§ **Extracted information**

--------------------

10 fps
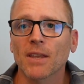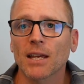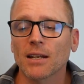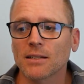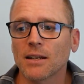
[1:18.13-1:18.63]

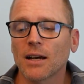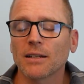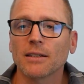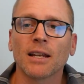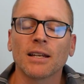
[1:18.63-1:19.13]
And it's
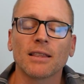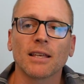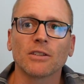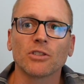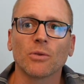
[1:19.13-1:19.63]
not
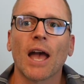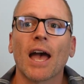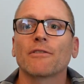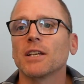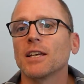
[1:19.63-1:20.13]
anything that you
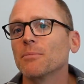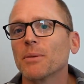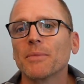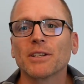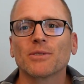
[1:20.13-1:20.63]
have to
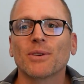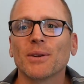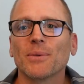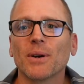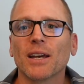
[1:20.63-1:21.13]
implement
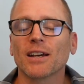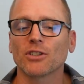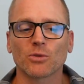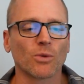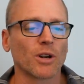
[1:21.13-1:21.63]
right away. I
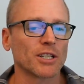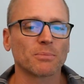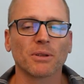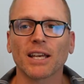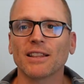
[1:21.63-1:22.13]
just want to
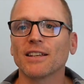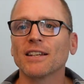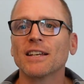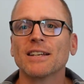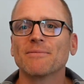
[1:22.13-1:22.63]
explain that
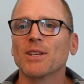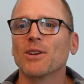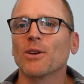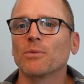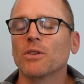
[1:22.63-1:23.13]
you
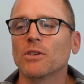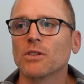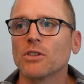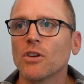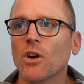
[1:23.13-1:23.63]
know
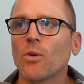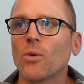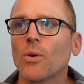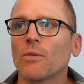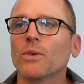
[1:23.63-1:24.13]
there's
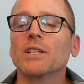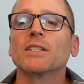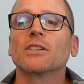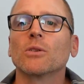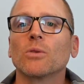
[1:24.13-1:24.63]
no
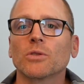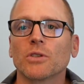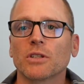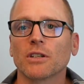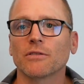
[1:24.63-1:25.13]
reason to hold
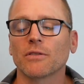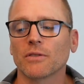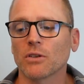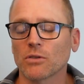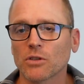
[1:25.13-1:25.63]
yourself
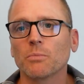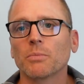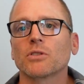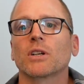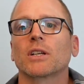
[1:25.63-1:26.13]
you know
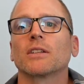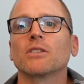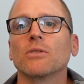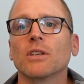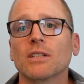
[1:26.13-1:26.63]
super strictly
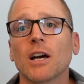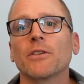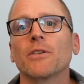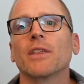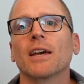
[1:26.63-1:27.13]
to this
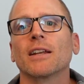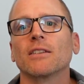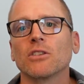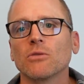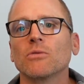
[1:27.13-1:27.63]
other
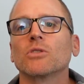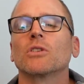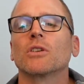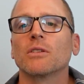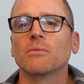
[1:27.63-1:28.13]
than you
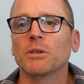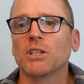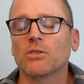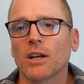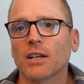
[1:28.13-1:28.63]
should be
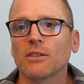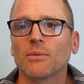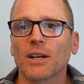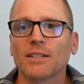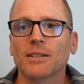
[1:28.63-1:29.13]
trying to
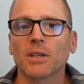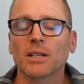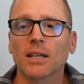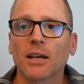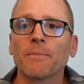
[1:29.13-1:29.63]
write
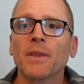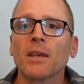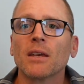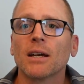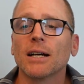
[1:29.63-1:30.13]
something down
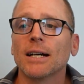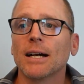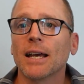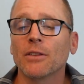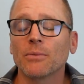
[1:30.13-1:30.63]

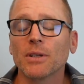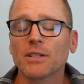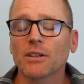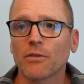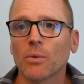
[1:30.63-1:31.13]
uh, and the
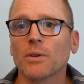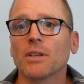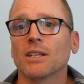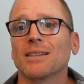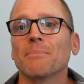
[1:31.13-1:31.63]
reason for
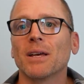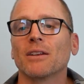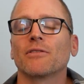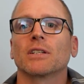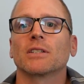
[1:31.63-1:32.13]
this the
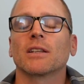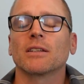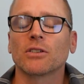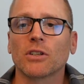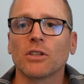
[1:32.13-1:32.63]
benefits on
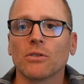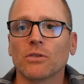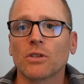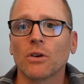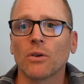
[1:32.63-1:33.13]
this are
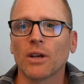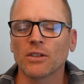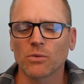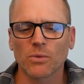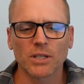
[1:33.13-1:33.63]
huge so
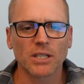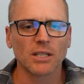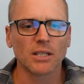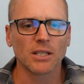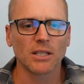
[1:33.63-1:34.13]
in
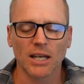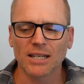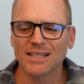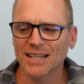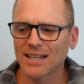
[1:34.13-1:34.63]

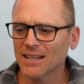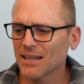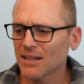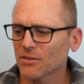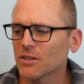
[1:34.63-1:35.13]
2018 i
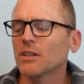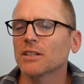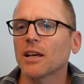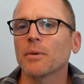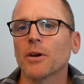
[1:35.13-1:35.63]
think it was a long
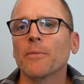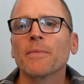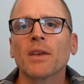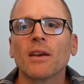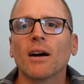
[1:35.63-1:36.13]
time ago
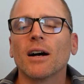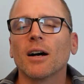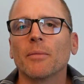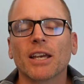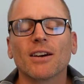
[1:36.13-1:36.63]

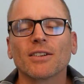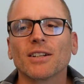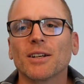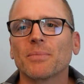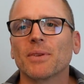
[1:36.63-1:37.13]
um, i
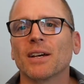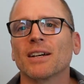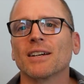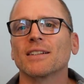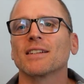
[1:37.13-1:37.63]
counted up
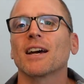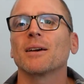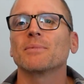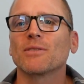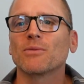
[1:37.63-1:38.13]
uh, the
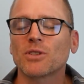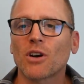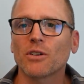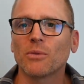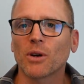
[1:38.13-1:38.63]
times i
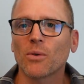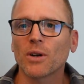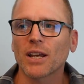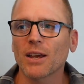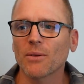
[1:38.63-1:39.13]
started
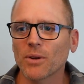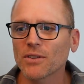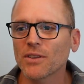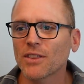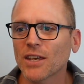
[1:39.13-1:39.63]
recording hey what
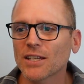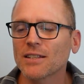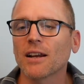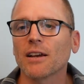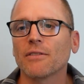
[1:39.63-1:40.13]
are the things
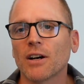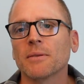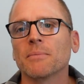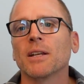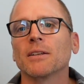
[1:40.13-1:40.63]
that i have
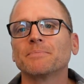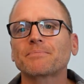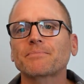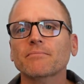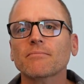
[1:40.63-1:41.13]
automated
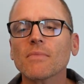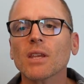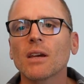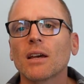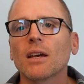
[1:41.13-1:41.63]

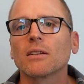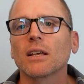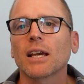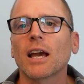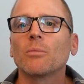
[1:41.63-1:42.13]
and
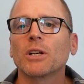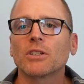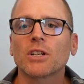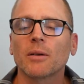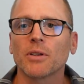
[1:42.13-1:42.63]
like how
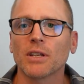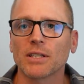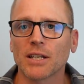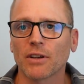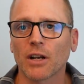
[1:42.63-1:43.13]
much time are they
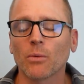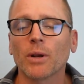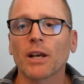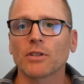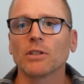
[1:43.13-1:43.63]
saving and i
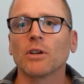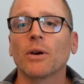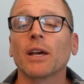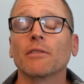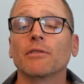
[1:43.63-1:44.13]
went after the low
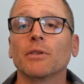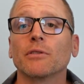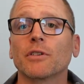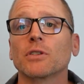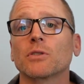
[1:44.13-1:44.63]
hanging
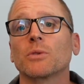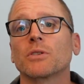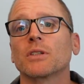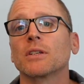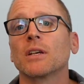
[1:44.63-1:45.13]
fruit first
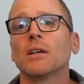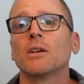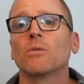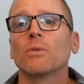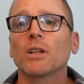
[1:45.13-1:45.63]
which is
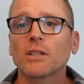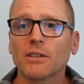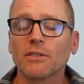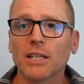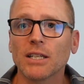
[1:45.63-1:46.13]

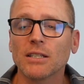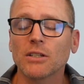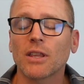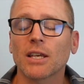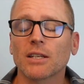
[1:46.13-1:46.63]
relatively
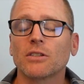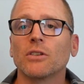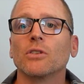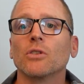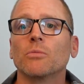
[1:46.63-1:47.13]
easy things to
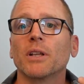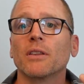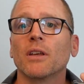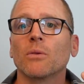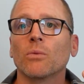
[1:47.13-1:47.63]
do,
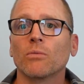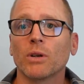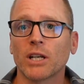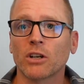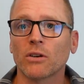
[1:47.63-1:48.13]
but that were
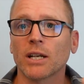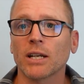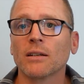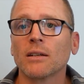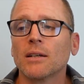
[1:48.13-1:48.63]

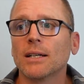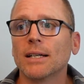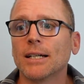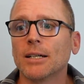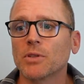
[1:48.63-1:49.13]
recurring.
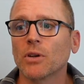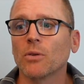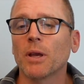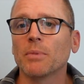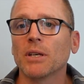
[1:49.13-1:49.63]
Um, so
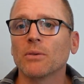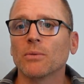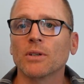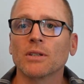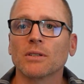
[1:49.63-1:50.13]
maybe it
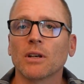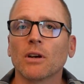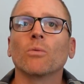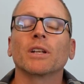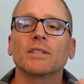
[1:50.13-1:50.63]
was
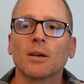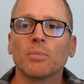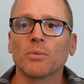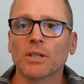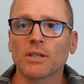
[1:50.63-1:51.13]
uh, one
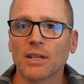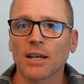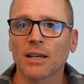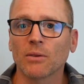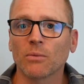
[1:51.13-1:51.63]
example was
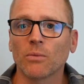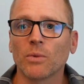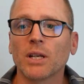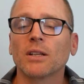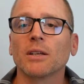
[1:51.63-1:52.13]
a
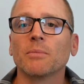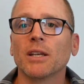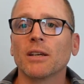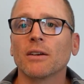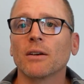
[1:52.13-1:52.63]
weekly
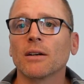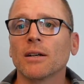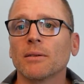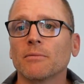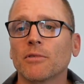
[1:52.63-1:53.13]
meeting
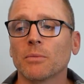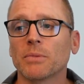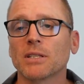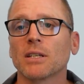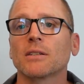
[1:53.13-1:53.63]
um, for a
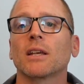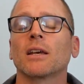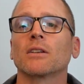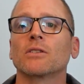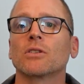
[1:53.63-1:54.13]
business,
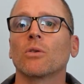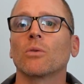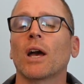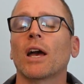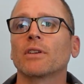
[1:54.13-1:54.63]
and
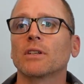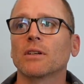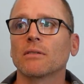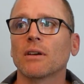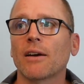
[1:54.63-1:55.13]
so having
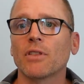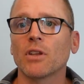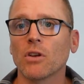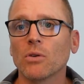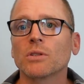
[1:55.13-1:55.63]
to have the
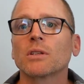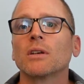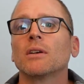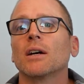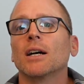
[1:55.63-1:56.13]
notes.
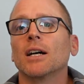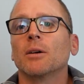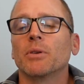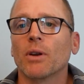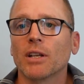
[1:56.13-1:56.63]

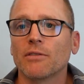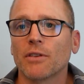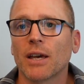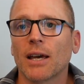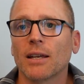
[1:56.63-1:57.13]
Uh, be ready
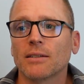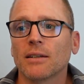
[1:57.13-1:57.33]
for that.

--------------------

§ **What you are asked to do**
Would you please reproduce verbatim the run of lines that opens the listing and ends with the line holding "[1:34.13-1:34.63]", and only that run, leaving every picture out?

§ **Reply to the exercise**
10 fps
[1:18.13-1:18.63]

[1:18.63-1:19.13]
And it's
[1:19.13-1:19.63]
not
[1:19.63-1:20.13]
anything that you
[1:20.13-1:20.63]
have to
[1:20.63-1:21.13]
implement
[1:21.13-1:21.63]
right away. I
[1:21.63-1:22.13]
just want to
[1:22.13-1:22.63]
explain that
[1:22.63-1:23.13]
you
[1:23.13-1:23.63]
know
[1:23.63-1:24.13]
there's
[1:24.13-1:24.63]
no
[1:24.63-1:25.13]
reason to hold
[1:25.13-1:25.63]
yourself
[1:25.63-1:26.13]
you know
[1:26.13-1:26.63]
super strictly
[1:26.63-1:27.13]
to this
[1:27.13-1:27.63]
other
[1:27.63-1:28.13]
than you
[1:28.13-1:28.63]
should be
[1:28.63-1:29.13]
trying to
[1:29.13-1:29.63]
write
[1:29.63-1:30.13]
something down
[1:30.13-1:30.63]

[1:30.63-1:31.13]
uh, and the
[1:31.13-1:31.63]
reason for
[1:31.63-1:32.13]
this the
[1:32.13-1:32.63]
benefits on
[1:32.63-1:33.13]
this are
[1:33.13-1:33.63]
huge so
[1:33.63-1:34.13]
in
[1:34.13-1:34.63]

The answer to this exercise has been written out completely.